▸ Supplied data
::::

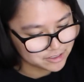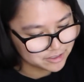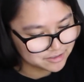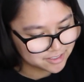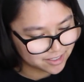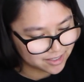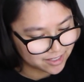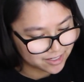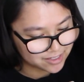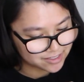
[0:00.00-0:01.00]
using
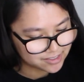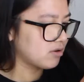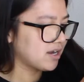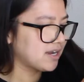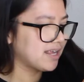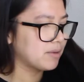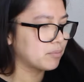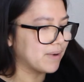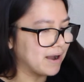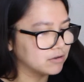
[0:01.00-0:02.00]
this
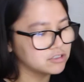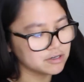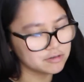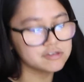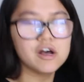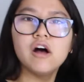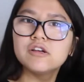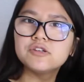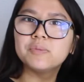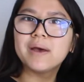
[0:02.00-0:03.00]
3D Brow Tones
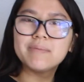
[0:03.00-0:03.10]
also by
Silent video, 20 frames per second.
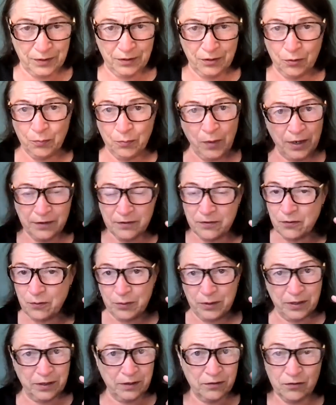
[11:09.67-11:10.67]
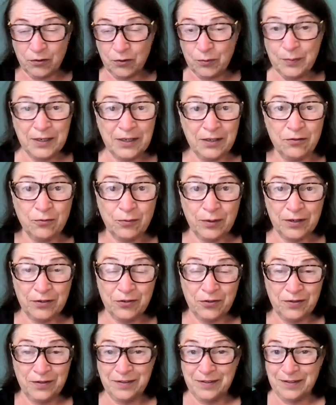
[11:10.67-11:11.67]
Your mind's going in too many
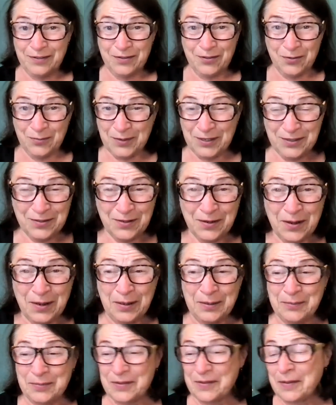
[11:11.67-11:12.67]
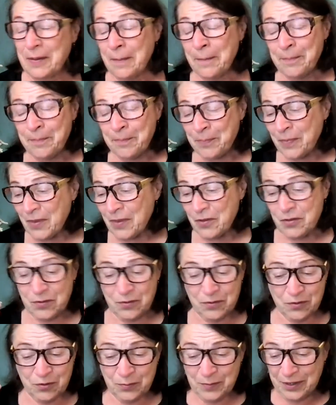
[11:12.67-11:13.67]
directions at too many times,
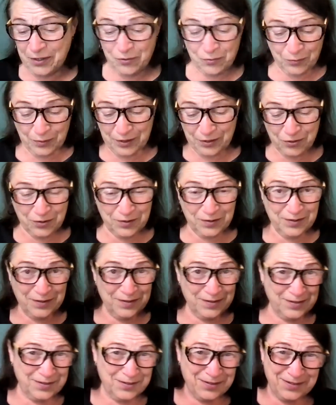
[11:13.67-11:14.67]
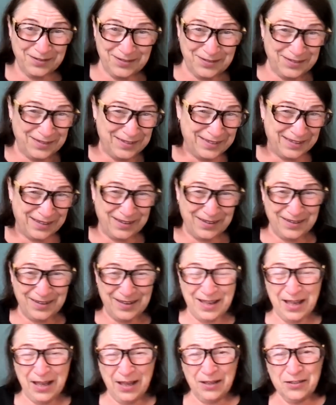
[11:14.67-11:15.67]
too many directions,
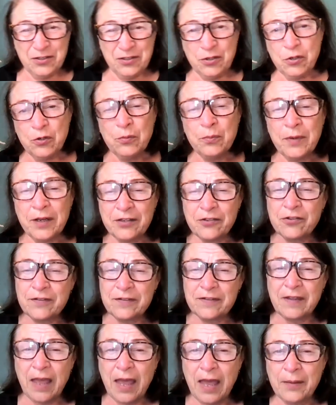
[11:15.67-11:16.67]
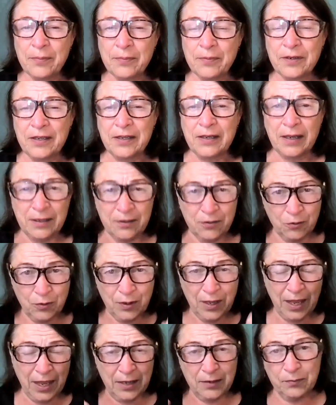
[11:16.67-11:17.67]
too much is happening, and you
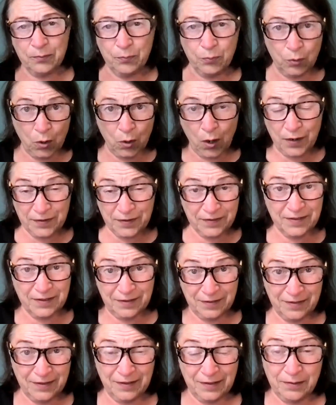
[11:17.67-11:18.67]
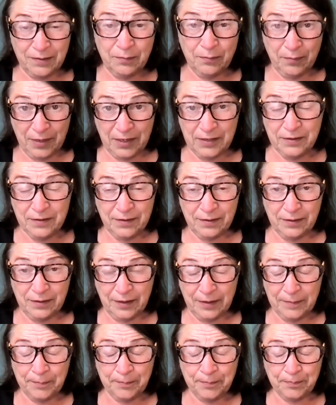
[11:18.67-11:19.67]
can't process it
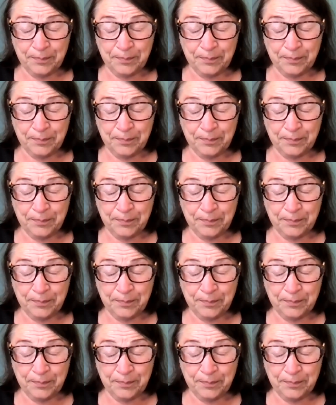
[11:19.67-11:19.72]
mentally.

::::

▸ Exercise brief
Wherever an image appears, omit it, and retype everything else in the entries exactly.

▸ Answer section
[0:00.00-0:01.00]
using
[0:01.00-0:02.00]
this
[0:02.00-0:03.00]
3D Brow Tones
[0:03.00-0:03.10]
also by
Silent video, 20 frames per second.
[11:09.67-11:10.67]
[11:10.67-11:11.67]
Your mind's going in too many
[11:11.67-11:12.67]
[11:12.67-11:13.67]
directions at too many times,
[11:13.67-11:14.67]
[11:14.67-11:15.67]
too many directions,
[11:15.67-11:16.67]
[11:16.67-11:17.67]
too much is happening, and you
[11:17.67-11:18.67]
[11:18.67-11:19.67]
can't process it
[11:19.67-11:19.72]
mentally.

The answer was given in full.